About Us


The Trust is distinctive in being set up as a cooperative venture between Kuria and ourselves, forming two independent but linked associations – the Tatwa Omaahe Welfare Society (TOWS) in Kenya and the Tatwa Maahe Educational Trust (TMET) in UK. Today, there are four TOWS self-help groups, one in each of the four clans, who nominate needy students for TMET bursaries.


Mathias Mwita
Key to this process is our local coordinator, Mathias Mwita, who liaises between the TOWS groups and ourselves and forwards their nominees to the Trust for decision.

With this linked structure, the Trust is able to operate with minimal overheads as members of both associations in Kenya and UK are volunteers. Mathias has administered the Trust in Kenya since 2005 alongside his role as Social Development Officer for Kuria East.
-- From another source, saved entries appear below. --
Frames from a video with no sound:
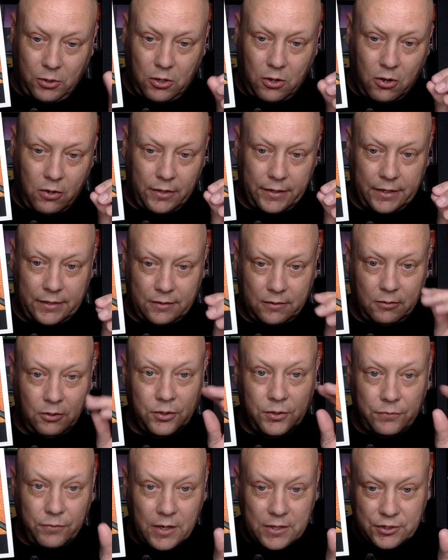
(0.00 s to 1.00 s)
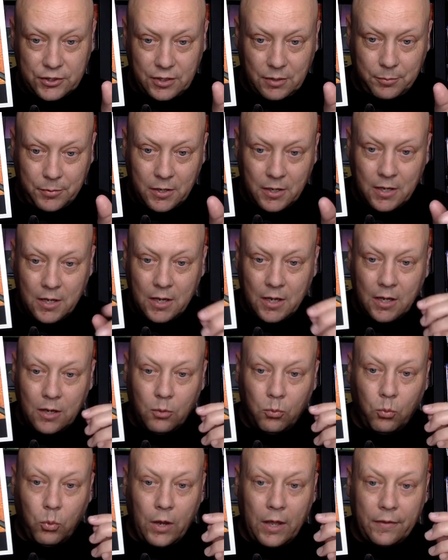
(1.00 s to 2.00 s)
recalling his close friendship
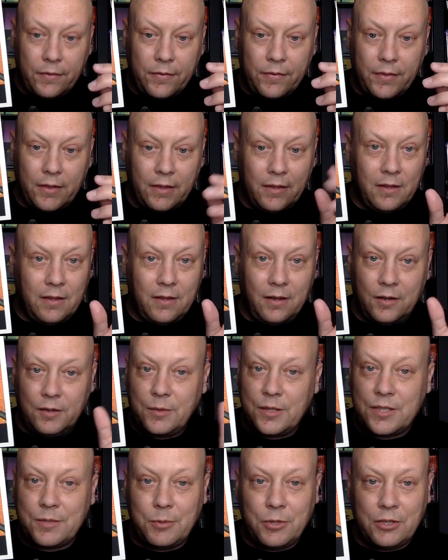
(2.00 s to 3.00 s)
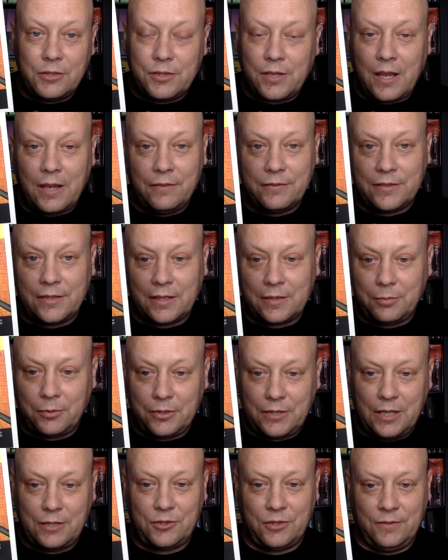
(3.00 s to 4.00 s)
with the undisputed king of
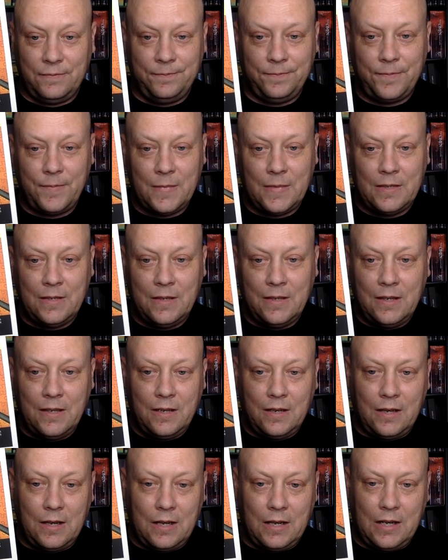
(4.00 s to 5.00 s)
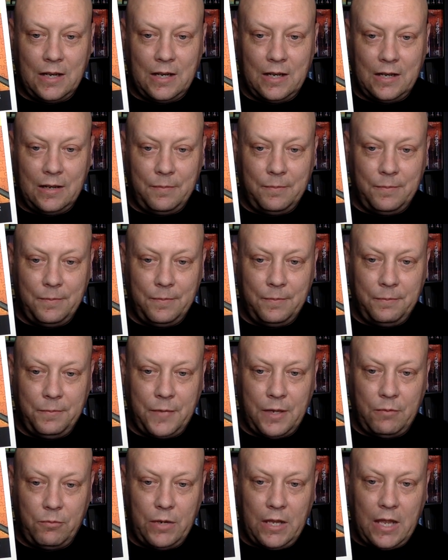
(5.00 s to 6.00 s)
sexploitation.
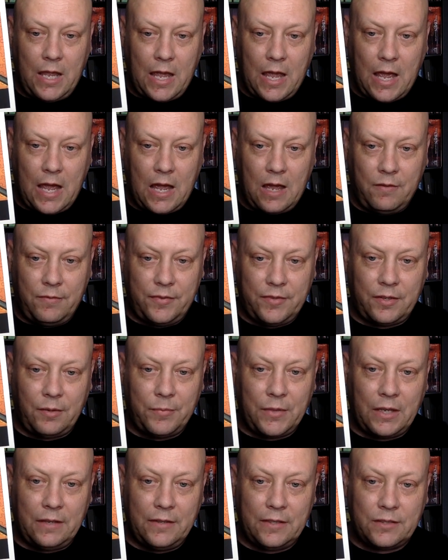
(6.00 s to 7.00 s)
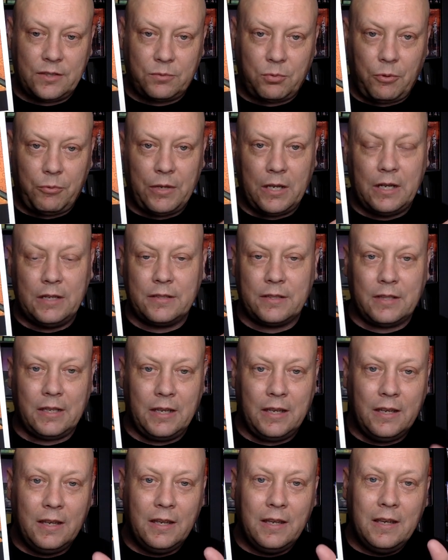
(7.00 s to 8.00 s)
Then we have something, this is where we get into
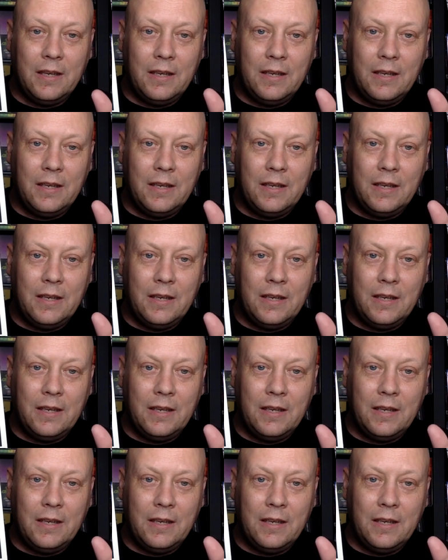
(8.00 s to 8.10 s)
the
For TMET, Mathias ensures that the money sent for school fees is received by local schools, monitors student progress and holds an annual Get-Together party which serves as an important gathering for sharing information and for students to exchange the textbooks provided by the Trust. In recent years email has helped enormously in facilitating contact and dealing with issues as they occur.

This is supplemented by biennial visits by one or two Trustees to meet Mathias, our students, TOWS groups and discuss the work of the Trust. During these visits, we are able to develop policy for the future, especially important for our Library and other projects, and to introduce other measures such as the provision of textbooks and student mentoring, as well as dealing with hardship cases and difficulties as these arise.

[right]Mathias introduces Pippa Price to Rael Gisieri and her new baby, Cresensia. We supported Rael through secondary school and college. in 2016 she was working with Mathias in the Social Development Office in Kekonga.

Trustees
The Trust was established in 1991 by the anthropologist Malcolm Ruel who established it as a measure of the affection and gratitude he felt for Kuria among whom he had done fieldwork. He was joined as a trustee by another anthropologist, Suzette Heald, who after Malcolm’s death took over as administrator of the Trust (TMET) in 2010. Like Malcolm, she has extensive knowledge and contacts in Kuria. Today, there are 5 other trustees, three of whom are Malcolm’s daughters and have visited Kuria. As a UK charity we thus have in-depth knowledge of the people and conditions in the local area. The cooperative structure of the charity helps to maintain this knowledge and to ensure our operations represent joint endeavours and ambitions.

Current Trustees:

Jo Ward (secretary) trustee since 1995, works in education and lives in Northampton.

Pippa Price, current Chair of trustees, is a translator/interpreter, living in Sussex.
Sally Caunt, trustee since 2011, lives and works in the Scottish borders.
Karen Heald, trustee since 2011, is an administrator and lives in Sussex.
Joshua Price, trustee, teacher.
TMET meeting, from left to right: Pippa Price,
Sally Caunt, Jo Ward and Jean Smith.